Statistically, Gadsby didn’t put up dazzling numbers in his two starts as a sophomore.
In a 21-19 victory against Hoover, he completed three of five passes for 97 yards, his first varsity touchdown and his first varsity interception. He threw two more interceptions against Arcadia, as he completed 21 of 38 passes for 216 yards and added a rushing touchdown. But the Falcons won, upsetting their playoff-bound archrivals, 23-7.
What was most impressive was the confidence and mentality he played with and the manner in which he handled the situation of being a sophomore leading an offense of upperclassmen.
“The guys were very open to him,” senior Kevin Hello says. “After the Arcadia game, the guys looked to him wishing he had come up earlier in the year.”
As Gadsby tells it, when he was called up along with friends Chase and Weston Walker, their aspirations were simply to show the CV coaching staff they deserved to start the following season.
What Gadsby did against Arcadia was leave the Falcons with a lasting impression and a lasting highlight.
“He really stepped up,” Hakobyan says. “He was a great leader for us as a sophomore.
“During the Arcadia game, he came up huge.”
While Gadsby’s play ended the Crescenta Valley football season on a positive, it was very much the beginning of a sensational sophomore year.
“We knew we had something special,” Falcons baseball Coach Phil Torres says. “We knew we had a funky monkey and nobody knew we had it.”
Gadsby’s “funky” sidearm delivery became a head-scratcher for opponents during the 2013 baseball season. The sophomore played a key role in helping the Falcons claim a share of the Pacific League title. He was a breakout star, earning All-Area and All-Pacific League honors after posting a 7-6 record with six complete games and 68 strikeouts to just 18 walks. Once more, his most impressive feat might well have been playing big on a big stage, as he twirled wins against co-champion Burbank and archrival Arcadia.

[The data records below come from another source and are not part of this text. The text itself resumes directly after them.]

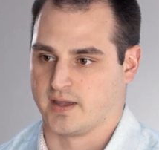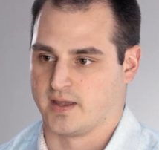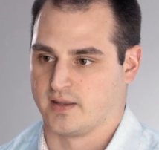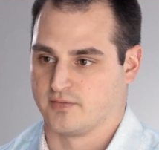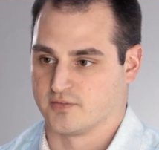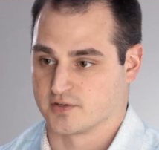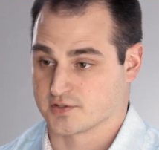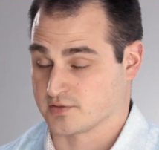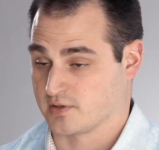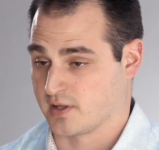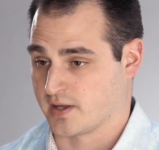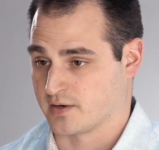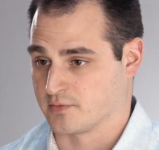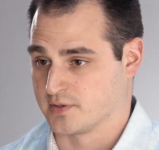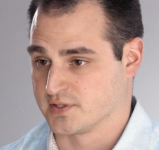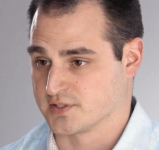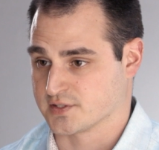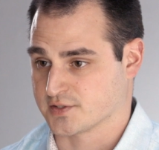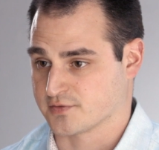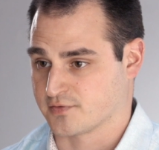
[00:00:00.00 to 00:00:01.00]
and there's a lot of
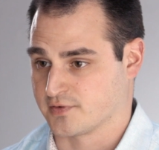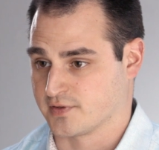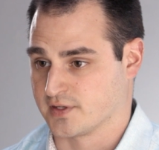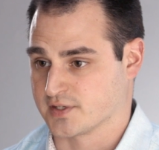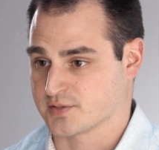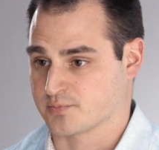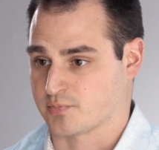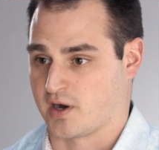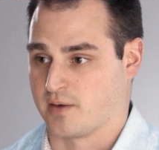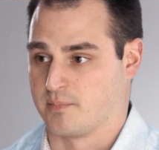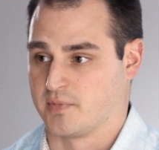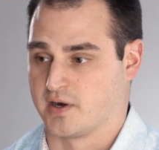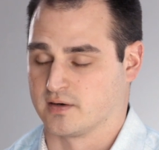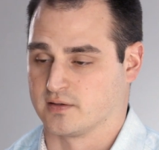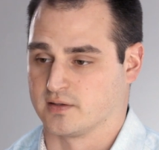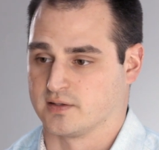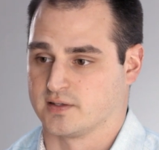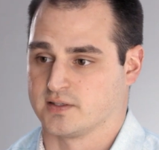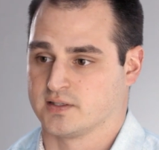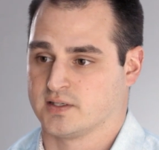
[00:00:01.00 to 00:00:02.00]
reasons for this.
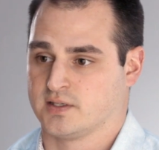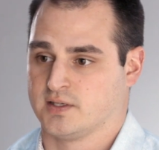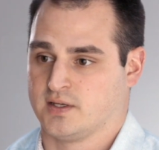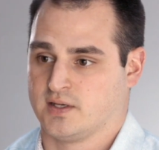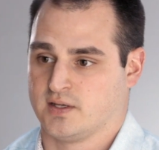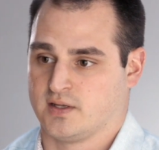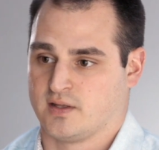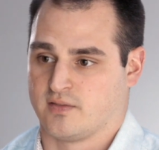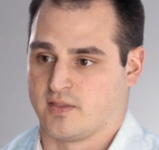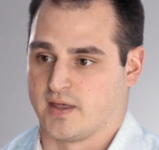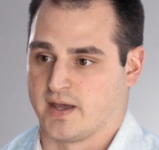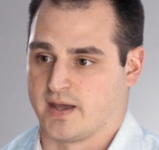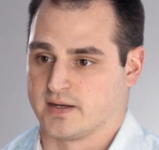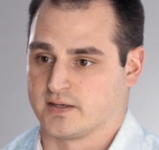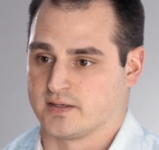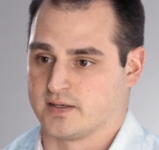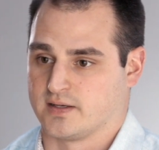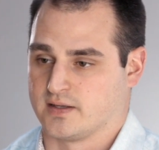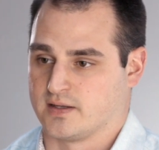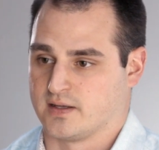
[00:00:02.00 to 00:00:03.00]
Primarily,
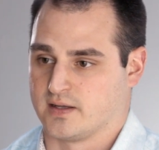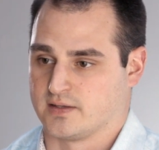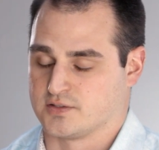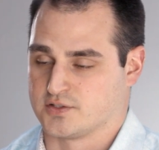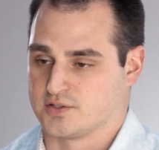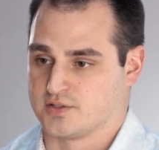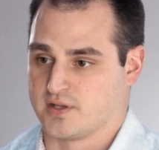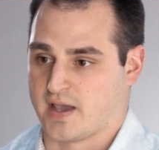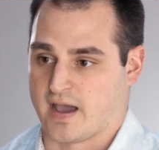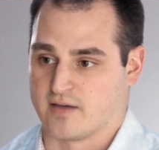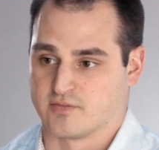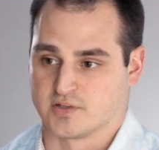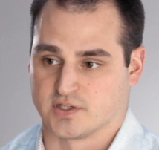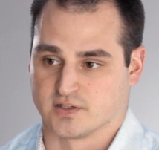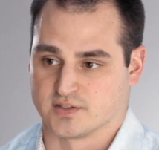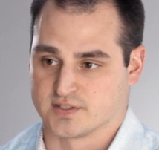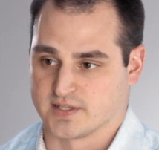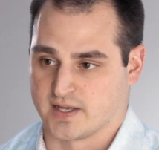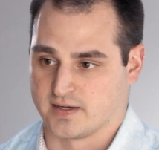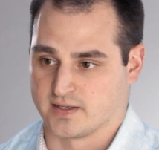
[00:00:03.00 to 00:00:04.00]
that having
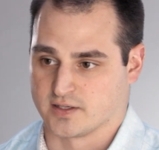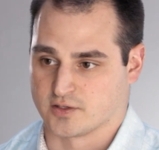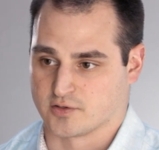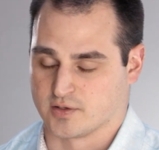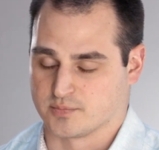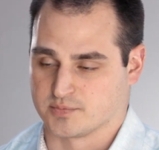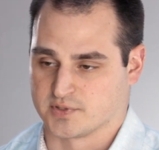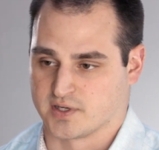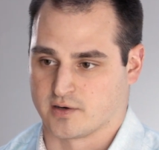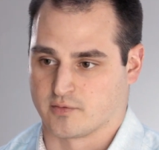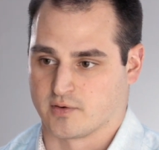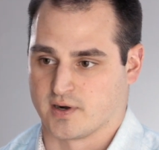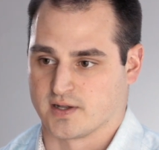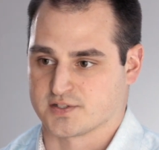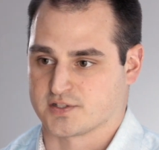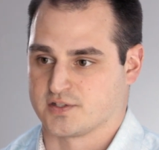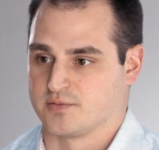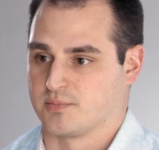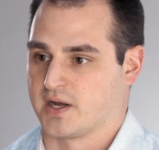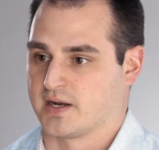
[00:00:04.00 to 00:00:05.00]
your data encrypted at
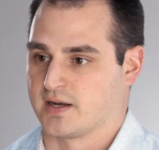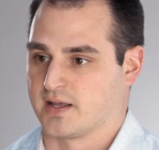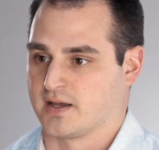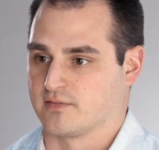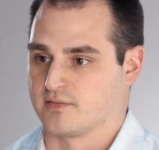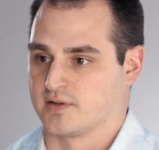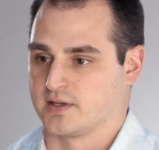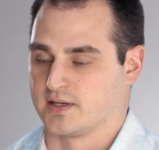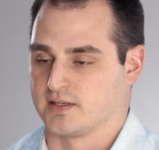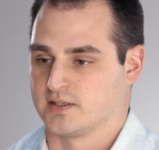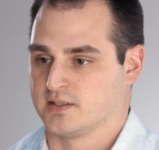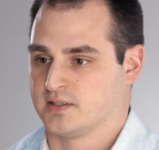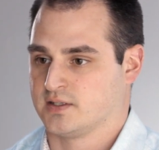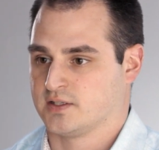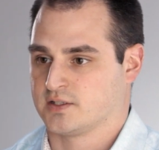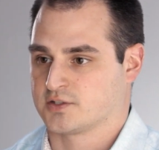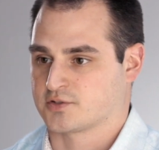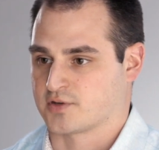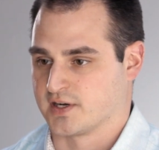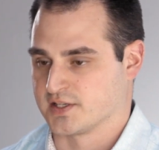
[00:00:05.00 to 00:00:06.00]
rest, you might have a
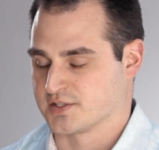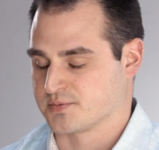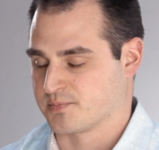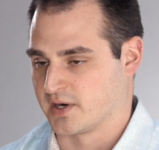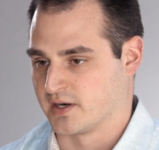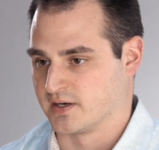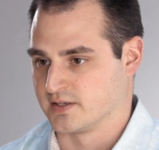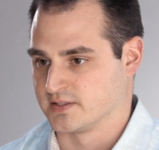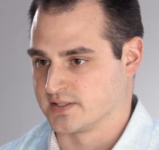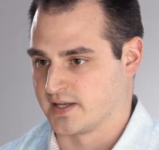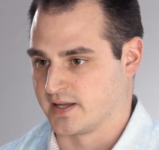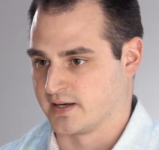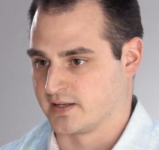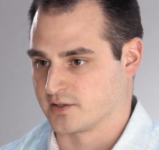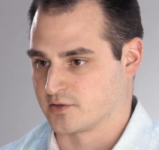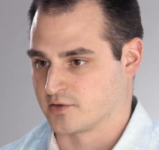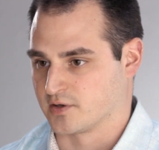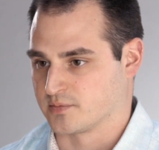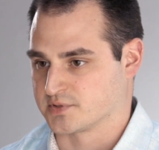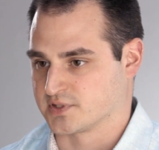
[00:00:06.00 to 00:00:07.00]
transparent data
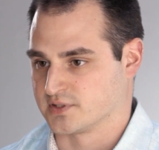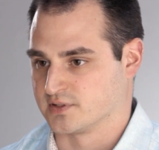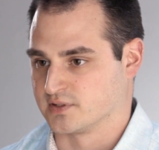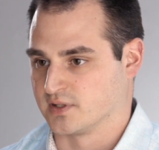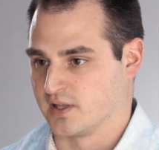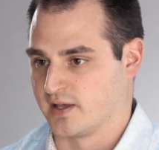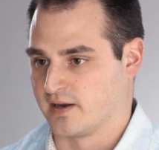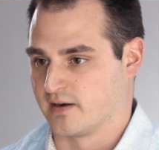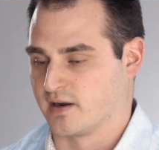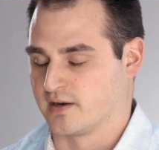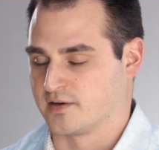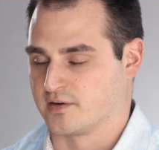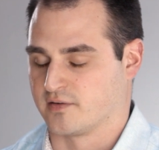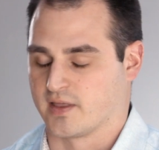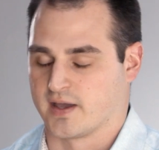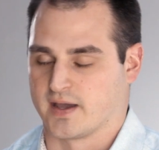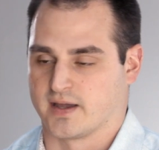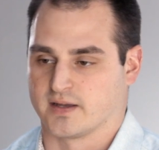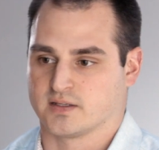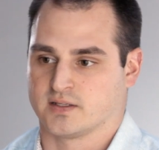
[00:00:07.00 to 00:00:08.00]
encryption layer under
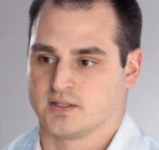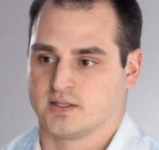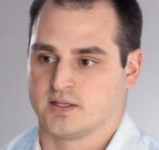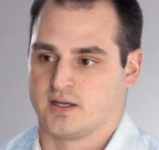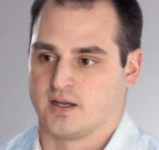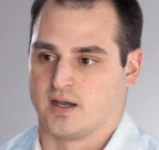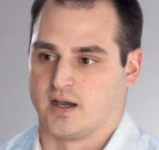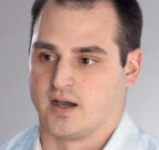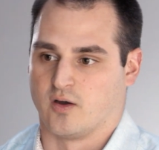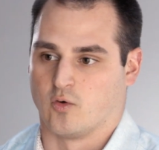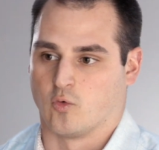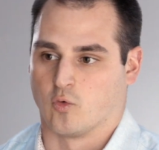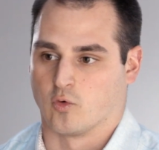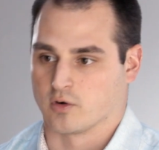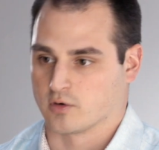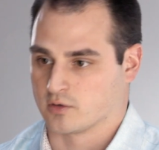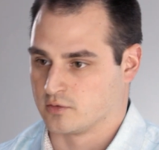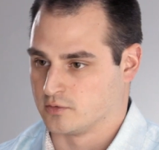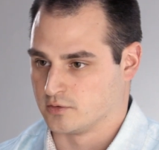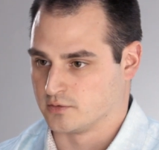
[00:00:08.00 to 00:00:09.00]
that. Uh,
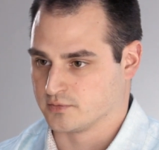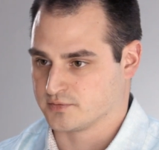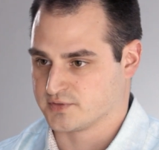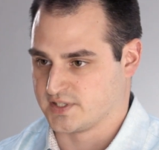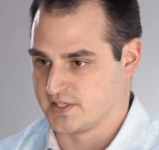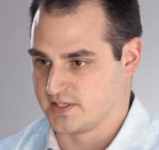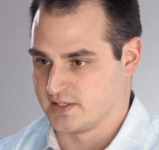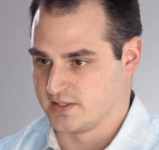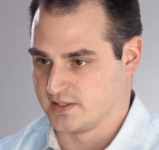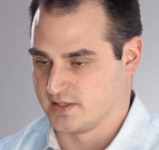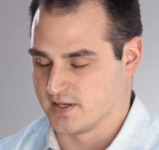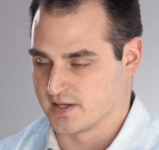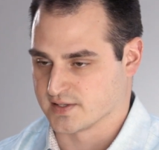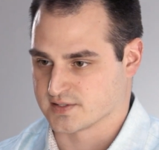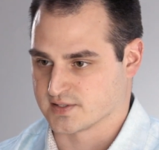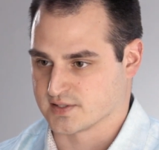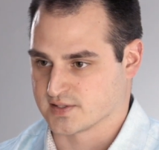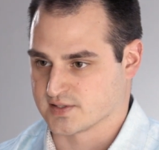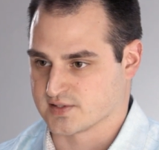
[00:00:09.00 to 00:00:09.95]
Oracle, TDE as an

“He has a great mentality during games,” Torres says. “He just goes and plays; he doesn’t worry about anything around him, which is awesome.”
It’s that mindset that has made him a success on both fields of play thus far. It’s one in which he quickly moves past any hiccups and plays to win rather than not to lose.
“Brian’s a gamer, he’s reckless, though,” Falcons football Coach Paul Schilling says. “That might be his best attribute, though. He could bean three guys and then strike the next three guys out. He could throw three interceptions and then go out and throw the game-winning touchdown.”
It was with that swagger that Gadsby took on Hoover and then Arcadia last season.
“I was super excited, it was crazy,” Gadsby says of the atmosphere for the Arcadia contest. “I didn’t play with fear, I played with nervousness. I went in knowing I was gonna mess up.
“If I screwed up, I just flushed it down the toilet and went on to the next play. I just try to move on to the next batter or next play, whatever sport it is.”
Whether it was baseball or basketball growing up for Gadsby, there were always sports.
“Growing up, he was always talking, playing sports,” Chase Walker says. “That’s all he does.”
But when he didn’t make the CV basketball team as a freshman, he eventually decided to try out for football at the convincing of Weston Walker.
From there, on “the first or second day” of practice one of Gadsby’s coaches asked him to throw the ball around.
“Every game since then, I’ve been quarterback,” Gadsby says.
A starting quarterback, at that, having started at the freshman, JV and varsity levels every game. Now, he enters the 2013 season as an undefeated — albeit just 2-0 — incumbent signal-caller.
Thus, he led the Falcons a season ago to a finish they could look back on with consummation.
“I’d definitely say that was the highlight,” Hello said. “I think it was an awesome way to end the year.”
This time around, Gadsby is looking to start off right where he finished.